Transmission of chickenpox in a school setting prior to the observed exanthem
Article Abstract:
Varicella (chickenpox), a common viral disease of childhood, is highly contagious. The herpes-type virus can be acquired by contact with the blister-like rash which appears on the skin. Since children are contagious before the onset of the rash, there must be another mode of transmission. It has been suggested varicella virus may also be transmitted by air droplets from the respiratory tracts of infected patients from the end of the incubation period, just before the rash appears, to three days after the rash. Although it is not common, the virus can be isolated from the throats of infected children. Examination of throat cultures has not been successful in fully explaining this mode of transmission. An epidemic of chickenpox in a school setting was used to examine the transmission patterns before the appearance of the rash.
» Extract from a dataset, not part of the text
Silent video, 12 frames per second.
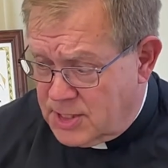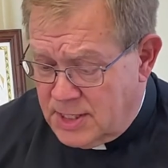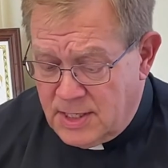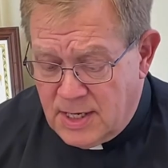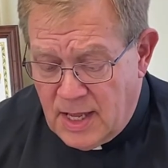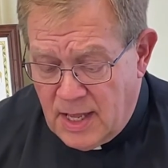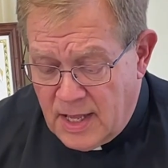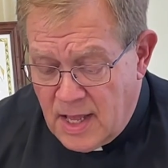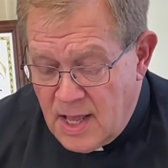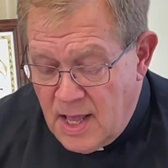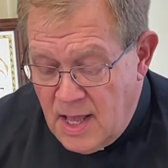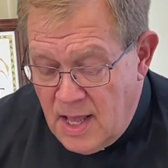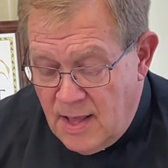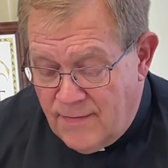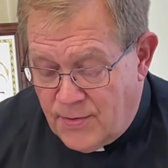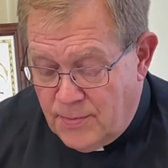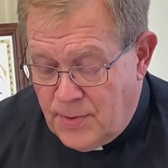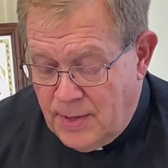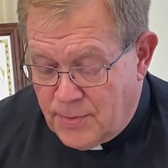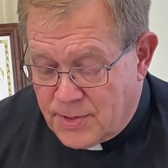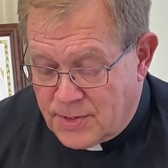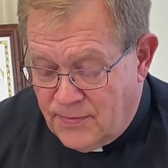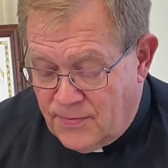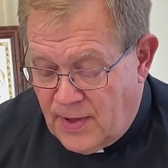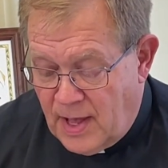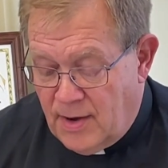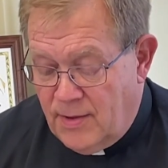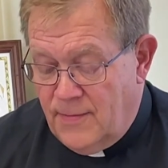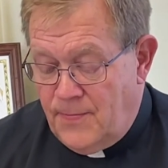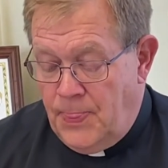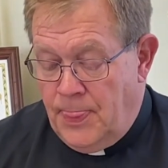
today for people to follow.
The three children of an infected physician were followed after their exposure. The rash appeared in the three 13, 14, and 14 days, respectively, after the rash appeared on their father. Cultures of the nose and throat were performed on the three children starting on day 10 after exposure to two days after the rash appeared. A classmate became infected 17 days after exposure to one the physician's children, who did not have skin eruptions while in school. Throat cultures from the child responsible for the classmate's infection did not detect the varicella virus. Therefore, the virus was transmitted another way or the testing methods were unable to detect the virus in the nose and throat of the child. Out of five classmates, four were able to transmit the infection before the rash developed and one parent admitted to sending the child to school with a few lesions which appeared two days before the full-blown rash. Even when parents made an effort to keep the infected children home, other children still came down with the disease. This study does not fully explain the transmission of varicella before the onset of the rash. It does raise the question of whether it is worth keeping otherwise healthy children home during the period of the rash, when their classmates appear to be exposed to the virus prior to the rash outbreak. (Consumer Summary produced by Reliance Medical Information, Inc.)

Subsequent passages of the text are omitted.